About this exercise: A verbatim repeat of the lines below is required, with the pictures removed.

Records from a collection:

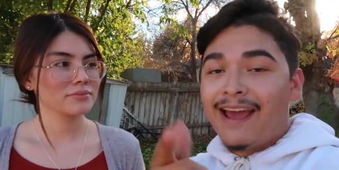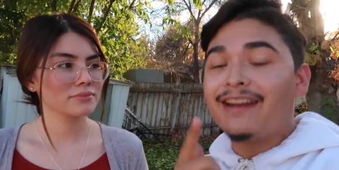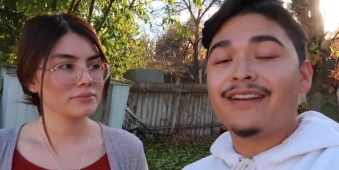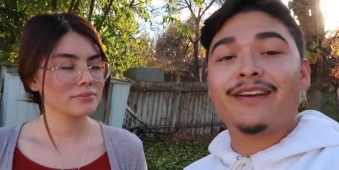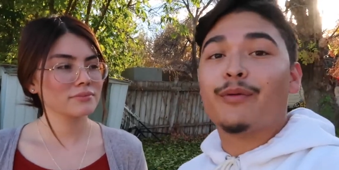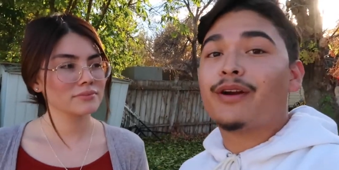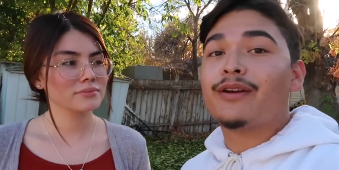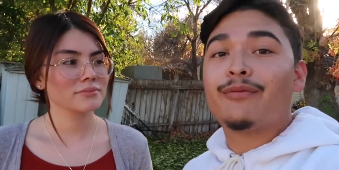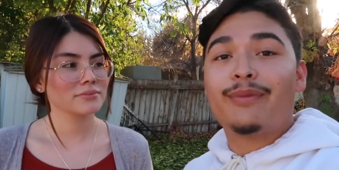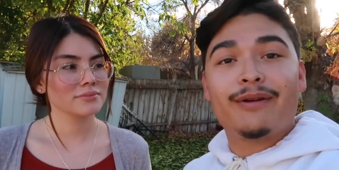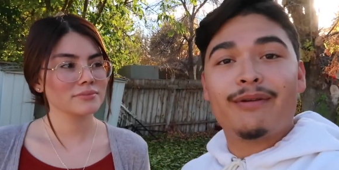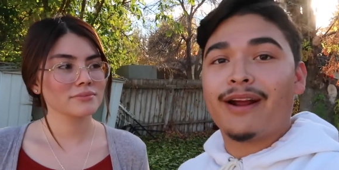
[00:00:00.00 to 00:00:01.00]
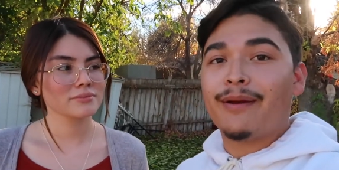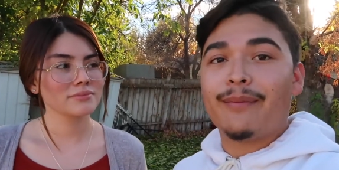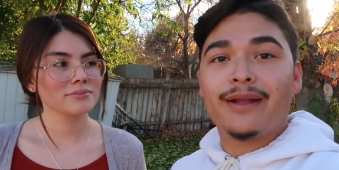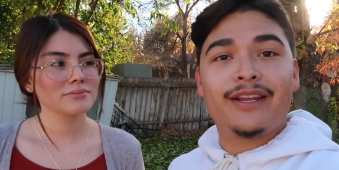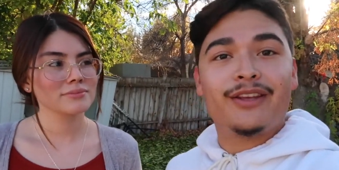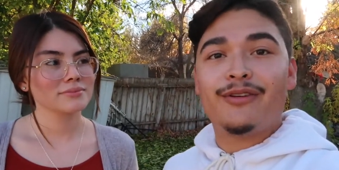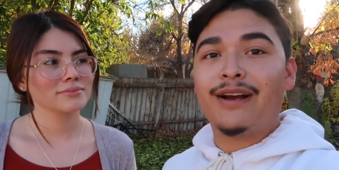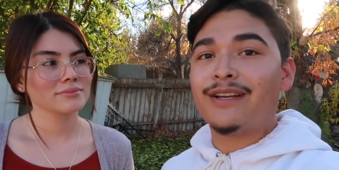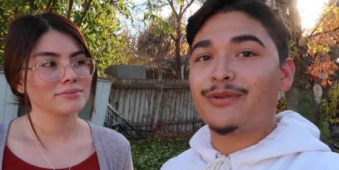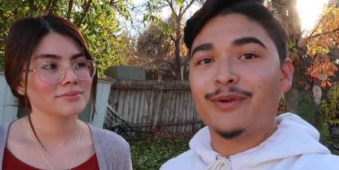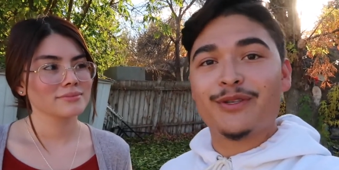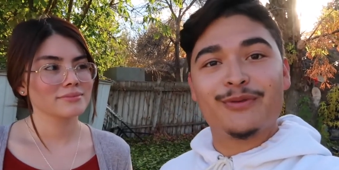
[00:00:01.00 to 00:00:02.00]
Speaker 1: And we're gonna be recommending you guys
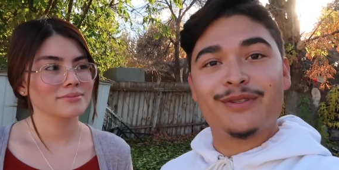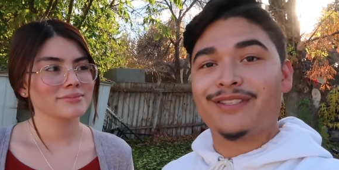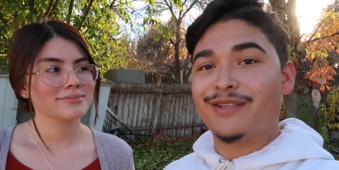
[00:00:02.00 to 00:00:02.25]
which ones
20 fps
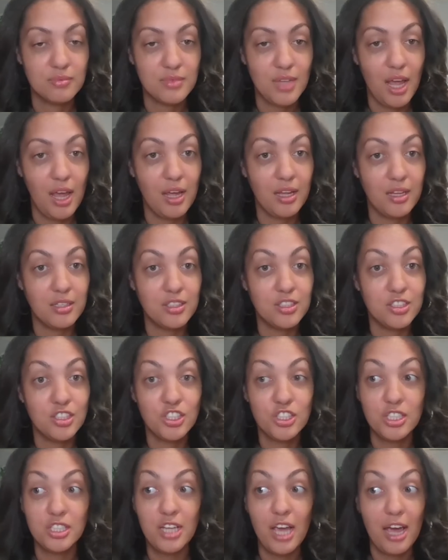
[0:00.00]
And
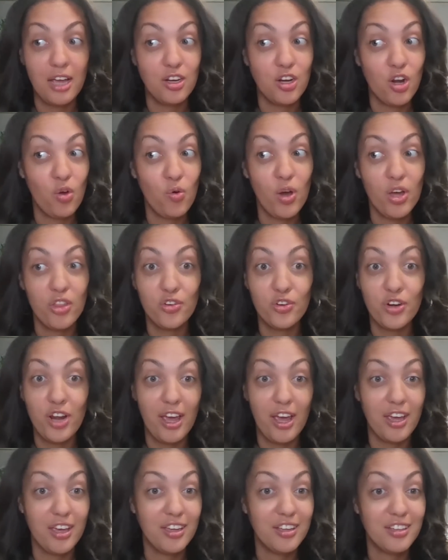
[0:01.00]
she had no other
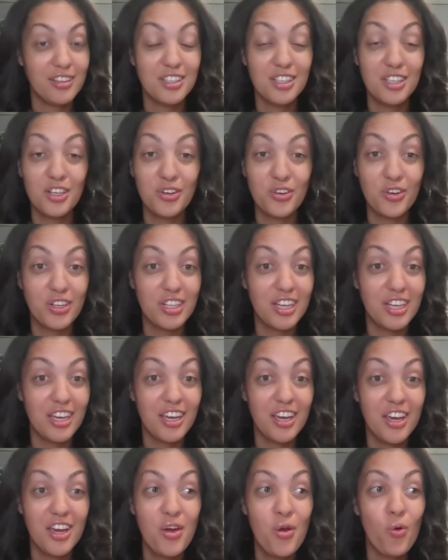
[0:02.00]
day.
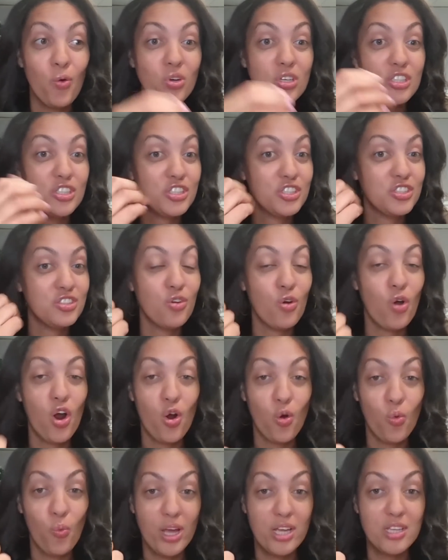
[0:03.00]
Literally,
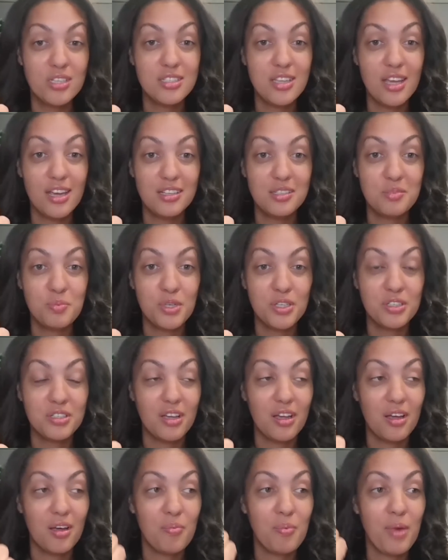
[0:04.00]
her Wednesday is booked
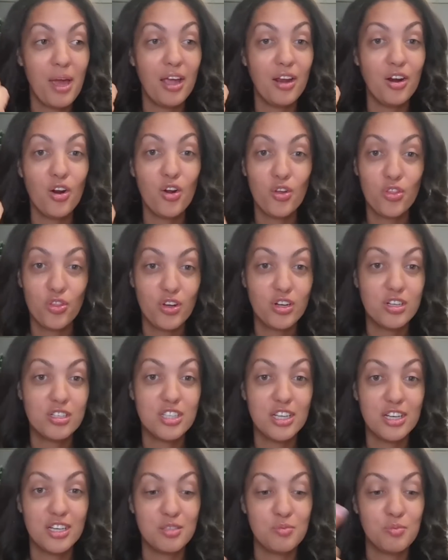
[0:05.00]
up and her
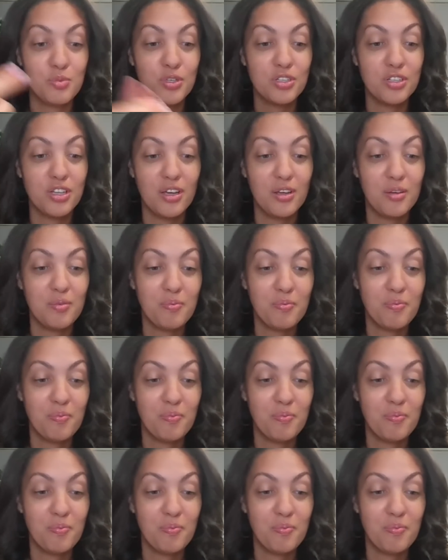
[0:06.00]
Thursday is booked up.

Written answer:
[00:00:00.00 to 00:00:01.00]
[00:00:01.00 to 00:00:02.00]
Speaker 1: And we're gonna be recommending you guys
[00:00:02.00 to 00:00:02.25]
which ones
20 fps
[0:00.00]
And
[0:01.00]
she had no other
[0:02.00]
day.
[0:03.00]
Literally,
[0:04.00]
her Wednesday is booked
[0:05.00]
up and her
[0:06.00]
Thursday is booked up.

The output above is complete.